In the same way, the vulnerability weights associated with each stressor/habitat combination should be considered in a future improvement of the present study, in which they were assumed to be all equal. These weights are used to reflect the relative vulnerability of different habitats to different threats. However, there is limited knowledge on specific interactions between most stressor/habitat combinations [106], so this point is still tough. Another key challenge is in determining the threshold at which the functionality of an ecosystem is compromised. This threshold will vary depending on the specific ecosystem being studied and the stressors that are impacting it. However, determining this threshold can be challenging, particularly when there is limited information available on the long-term effects of multiple stressors on ecosystems [15].

Finally, one of the significant limitations of a cumulative impact analysis is the challenge of validating the predictions made by the analysis. This is particularly challenging when the analysis is based on complex models that incorporate multiple stressors and non-linear responses. Ground truth data require long-term monitoring of ecosystems to assess the accuracy of the predictions made by the analysis. However, such monitoring can be expensive and time-consuming, making it challenging to validate the results of a cumulative impact analysis [16].

5. Conclusions

The present study, based on a cumulative multi-pressure assessment model generated by anthropogenic attendance, is proposed as a support methodology for decision-makers and planners in the analysis of the current areas at risk of deterioration and can be used to identify management priorities in the study area.

To adapt this method to other study areas, the pressure considered should be selected specifically based on an in-depth knowledge of the territory and of the threats present as well as the availability of the data. However, the weights for threats and vulnerability could be quantified based on an expert evaluation or on the basis of studies conducted on the relationship between specific threat/habitat combinations.

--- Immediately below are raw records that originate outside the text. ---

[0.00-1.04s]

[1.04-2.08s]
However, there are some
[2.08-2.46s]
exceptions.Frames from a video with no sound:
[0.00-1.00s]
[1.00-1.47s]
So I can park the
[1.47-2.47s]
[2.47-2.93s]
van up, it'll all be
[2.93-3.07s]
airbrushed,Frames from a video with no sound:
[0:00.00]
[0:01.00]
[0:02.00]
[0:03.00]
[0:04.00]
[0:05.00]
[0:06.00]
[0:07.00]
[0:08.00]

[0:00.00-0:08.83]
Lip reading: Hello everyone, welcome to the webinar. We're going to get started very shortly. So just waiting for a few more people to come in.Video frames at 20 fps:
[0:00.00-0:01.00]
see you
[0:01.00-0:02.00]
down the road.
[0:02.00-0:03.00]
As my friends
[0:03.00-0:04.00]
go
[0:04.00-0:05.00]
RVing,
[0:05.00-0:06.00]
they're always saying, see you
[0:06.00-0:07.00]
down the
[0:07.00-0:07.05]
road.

A possible future development of this study is the comparison with the map of impacts and risks obtained with the map of land cover changes that have occurred to highlight any correlations and, subsequently, use the data obtained to refine the vulnerability weights for each stressor/habitat combination, which is also useful for modeling future land cover and habitat change scenarios using software such as InVEST (Integrated Valuation of Ecosystem Services and Tradeoffs) [107] and integrating climate change models not captured by this study. Furthermore, it would be desirable to enrich the datasets of the pressure factors used with threats for which no data were found in this study, such as forest cuts and the distribution of invasive alien plant species.

Finally, spatial threat propagation models based on pressure-factor-specific simulations could be included to refine the model, which was assumed to be linear in this study.

In summary, despite the above uncertainties, this study, the results of which confirm the effectiveness of the park’s protection policies, is significant for assessing the ecological risk present in the GPNP based on the cumulative pressure analysis method and can provide valid support for territorial protection and management.